Staff layoffs are set to begin according to Musk.


Twitter Meets Wall Street: Why Wall Street is Wrong: Musk’s Deposition and His Twitter Career in China has Been Delayed

According to The Washington Post, the company has been added to the business empire of the most important shitposter in the world. He celebrated by firing executives.

The execs got handsome sums of money for the trouble and Personette got $11.2 million.

Musk was scheduled to be deposed on October 6th and 7th, after having moved his deposition from late September. He decided to honor the contract his lawyers negotiated after only a few days before the deposition. That deposition was probably going to be uncomfortable; a judge found that Musk likely deleted Signal messages that were relevant to the case.

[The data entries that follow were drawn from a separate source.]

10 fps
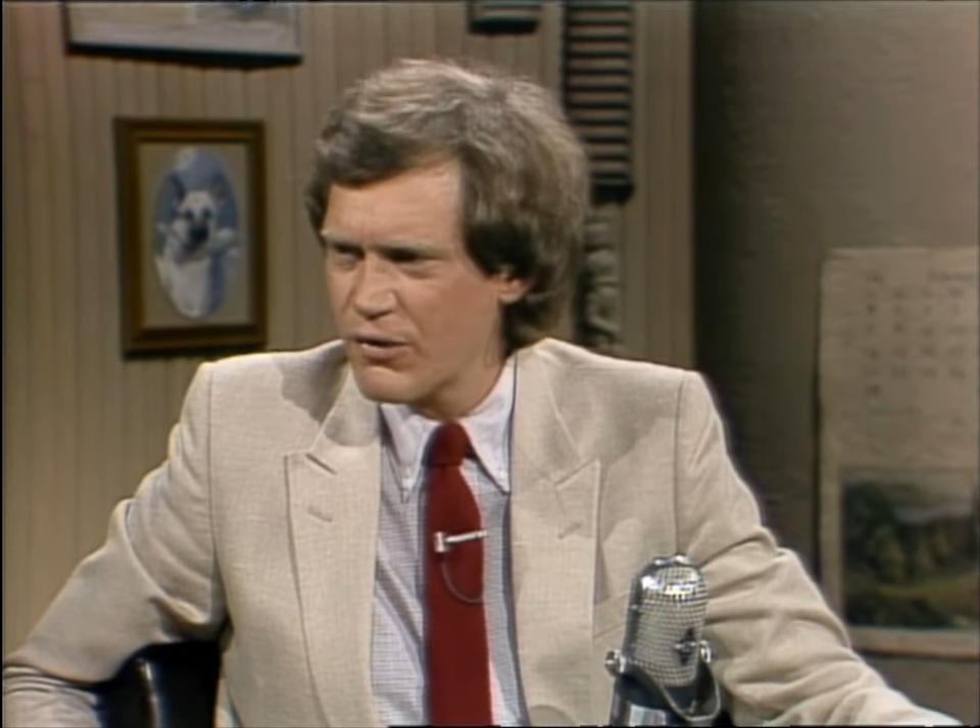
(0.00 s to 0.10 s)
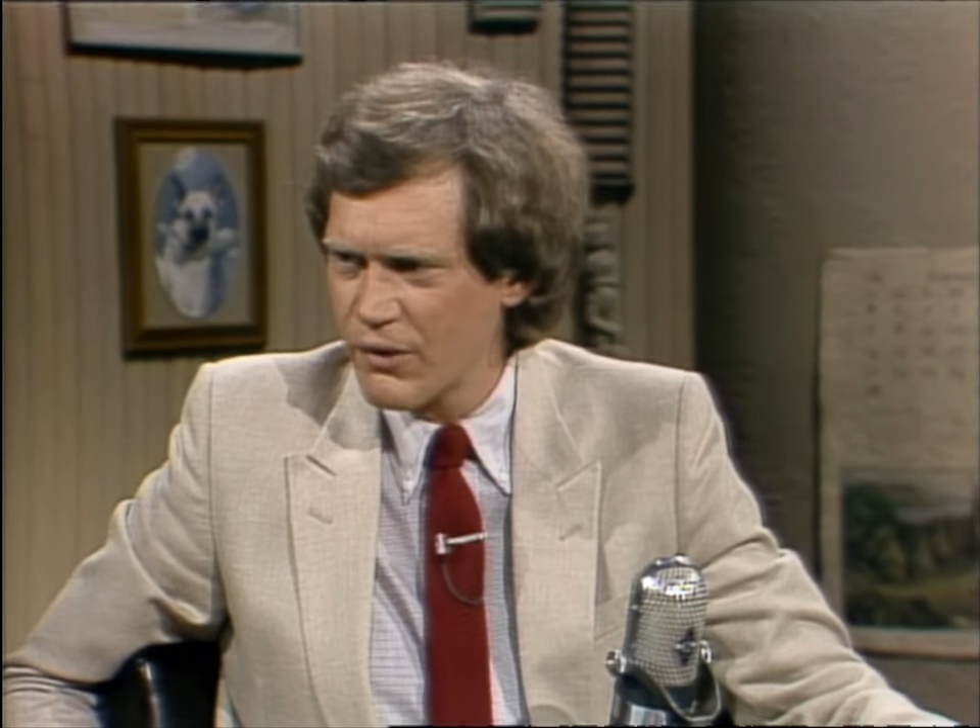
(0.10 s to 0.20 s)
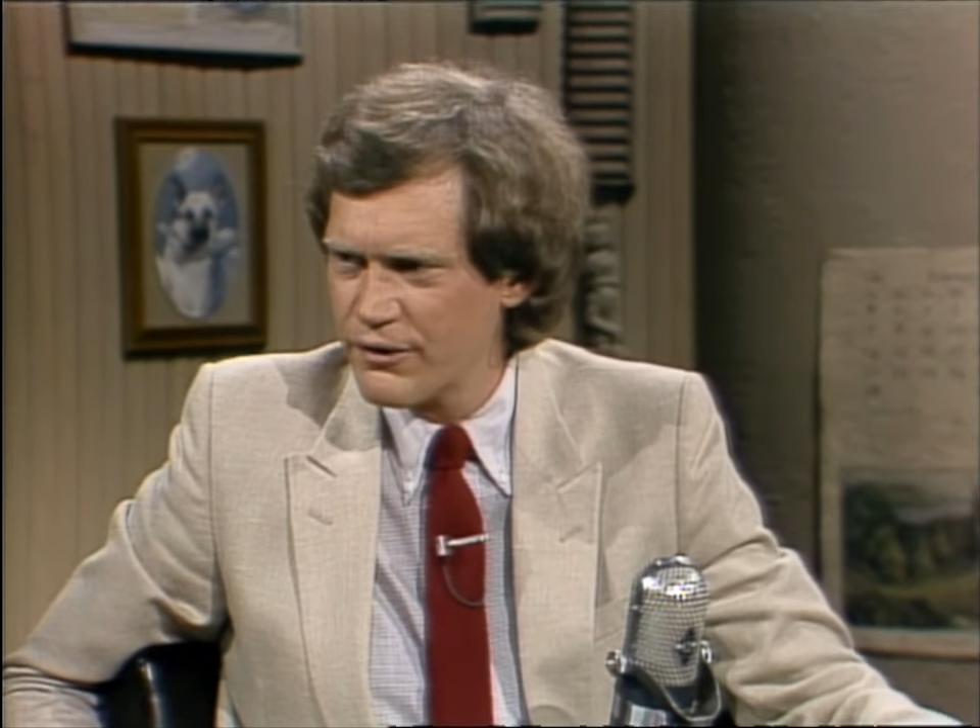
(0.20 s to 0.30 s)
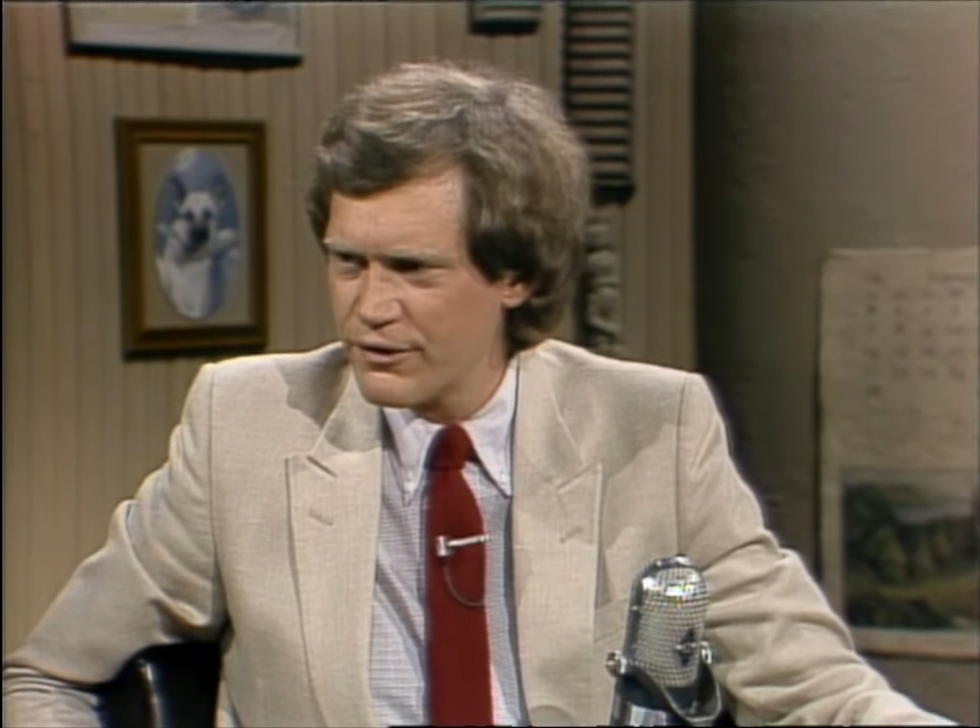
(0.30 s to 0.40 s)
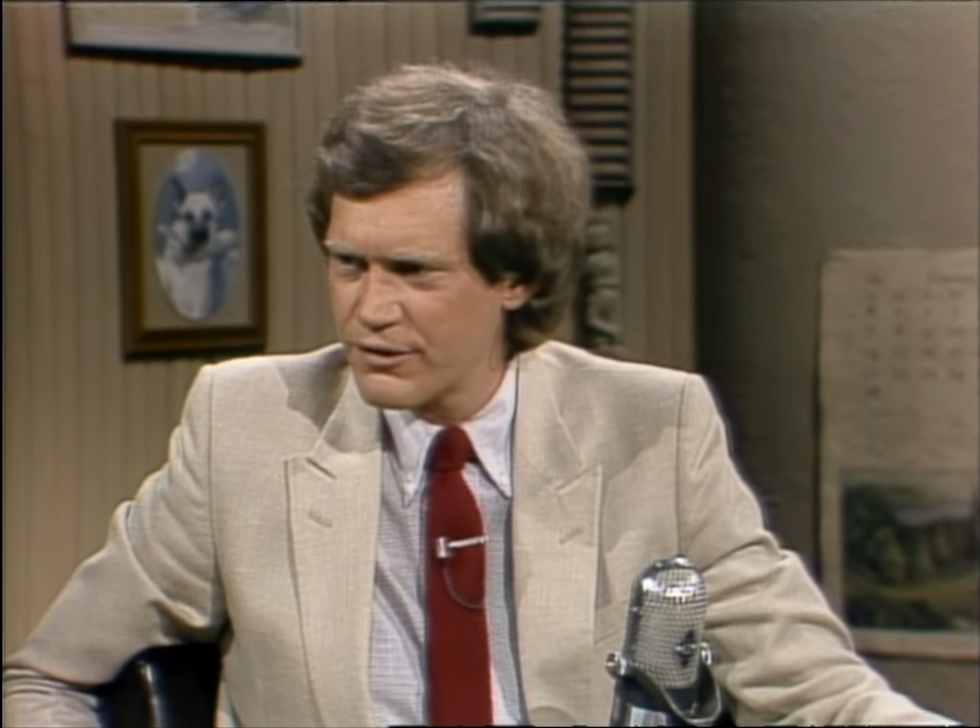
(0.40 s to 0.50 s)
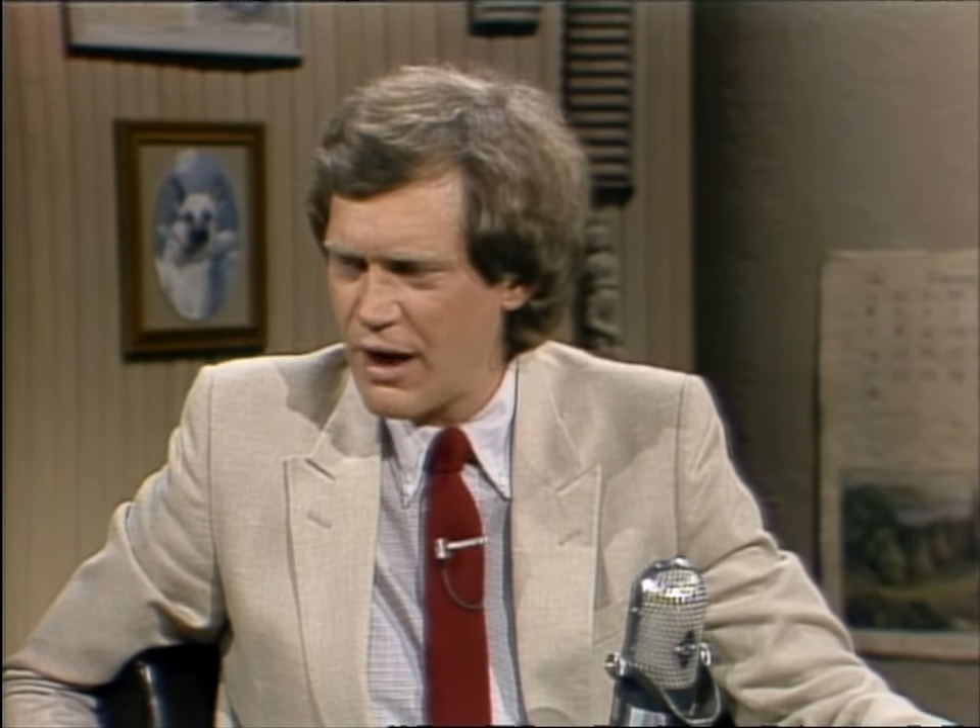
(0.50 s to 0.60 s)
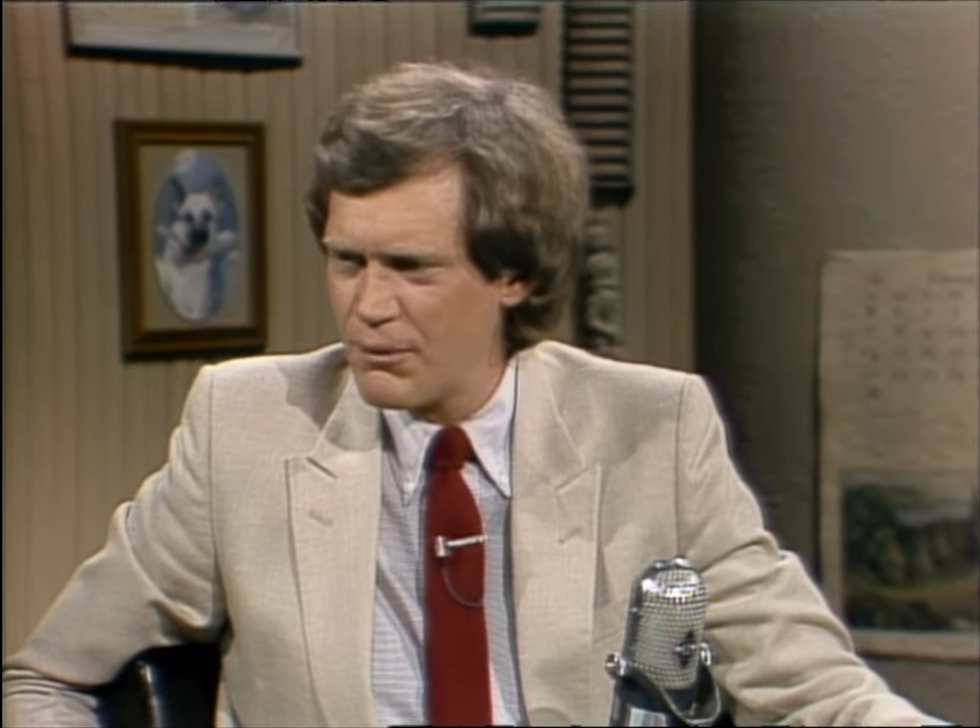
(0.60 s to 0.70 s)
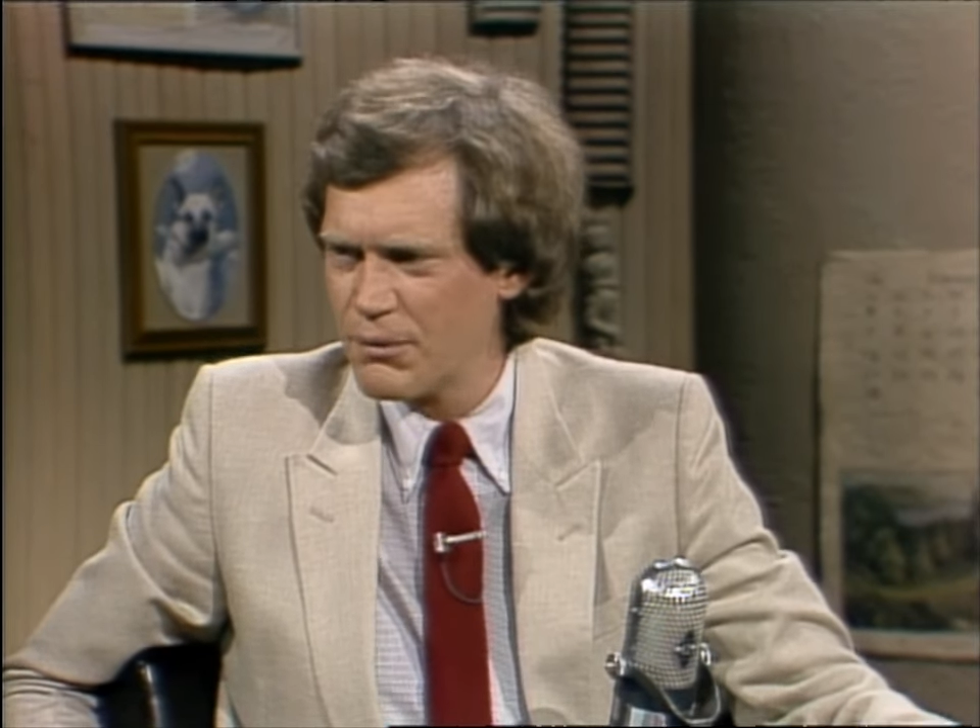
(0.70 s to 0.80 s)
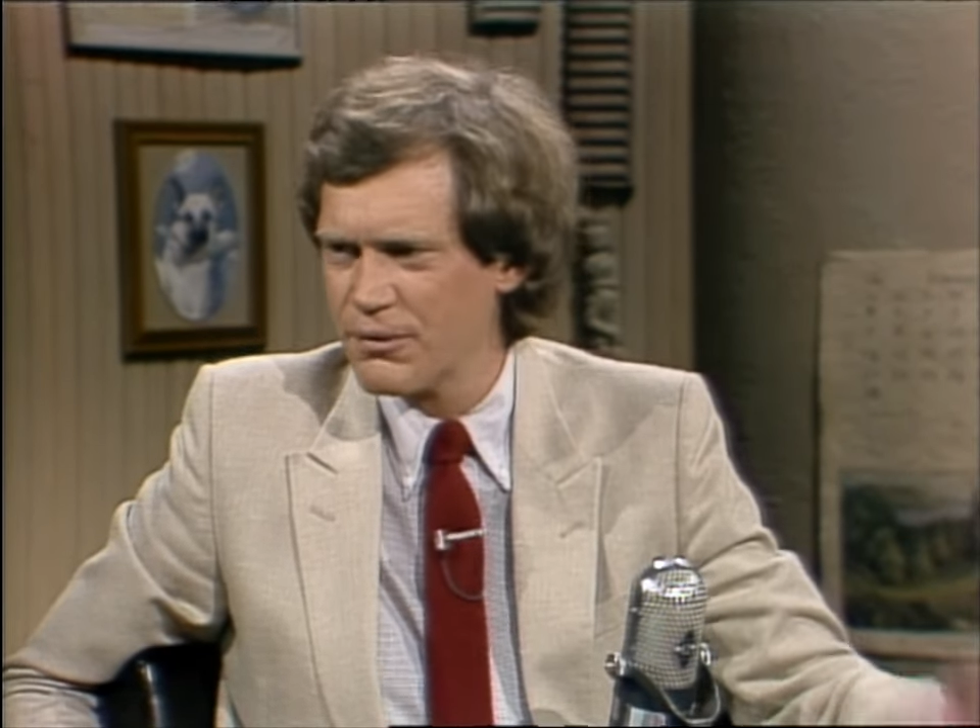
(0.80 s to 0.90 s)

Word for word: or is this common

Musk got a court order to halt proceedings to allow the deal to close by October 28th as the deposition was delayed.

“Day zero,” Calacanis texted Musk. “Sharpen your blades boys.” Requiring Twitter employees to return to offices would mean 20 percent of the staff would leave voluntarily, Calacanis wrote. Calacanis told Musk that he was interested in the job ofTwitter CEO.

The Supreme Court agreed to take up two cases in which it will determine if they will affect the free speech stance of the micro-blogging site.

Musk has talked about creating a “X, theeverything” app. This is a reference to China’s WeChat app, which started life as a messaging platform but has since grown to encompass multiple businesses, from shopping to payments and gaming. “You basically live on WeChat in China,” Musk told Twitter employees in June. “If we can do it withTwitter, we’ll be a great success.”

Some employees of the social network are preparing to file a class action lawsuit against Musk’s company after they were told they would be laid off on Friday.

“If your employment is not impacted, you will receive a notification via your Twitter email,” a copy of the email obtained by CNN said. If your employment is affected, you will get a notification via your personal email.

The email added that “to help ensure the safety” of employees and Twitter’s systems, the company’s offices “will be temporarily closed and all badge access will be suspended.”

The class action lawsuit alleges that the WARN Act was violated by the laying off of some employees.

60 days is the minimum amount of notice that an employer with more than 100 employees must give before mass layoffs.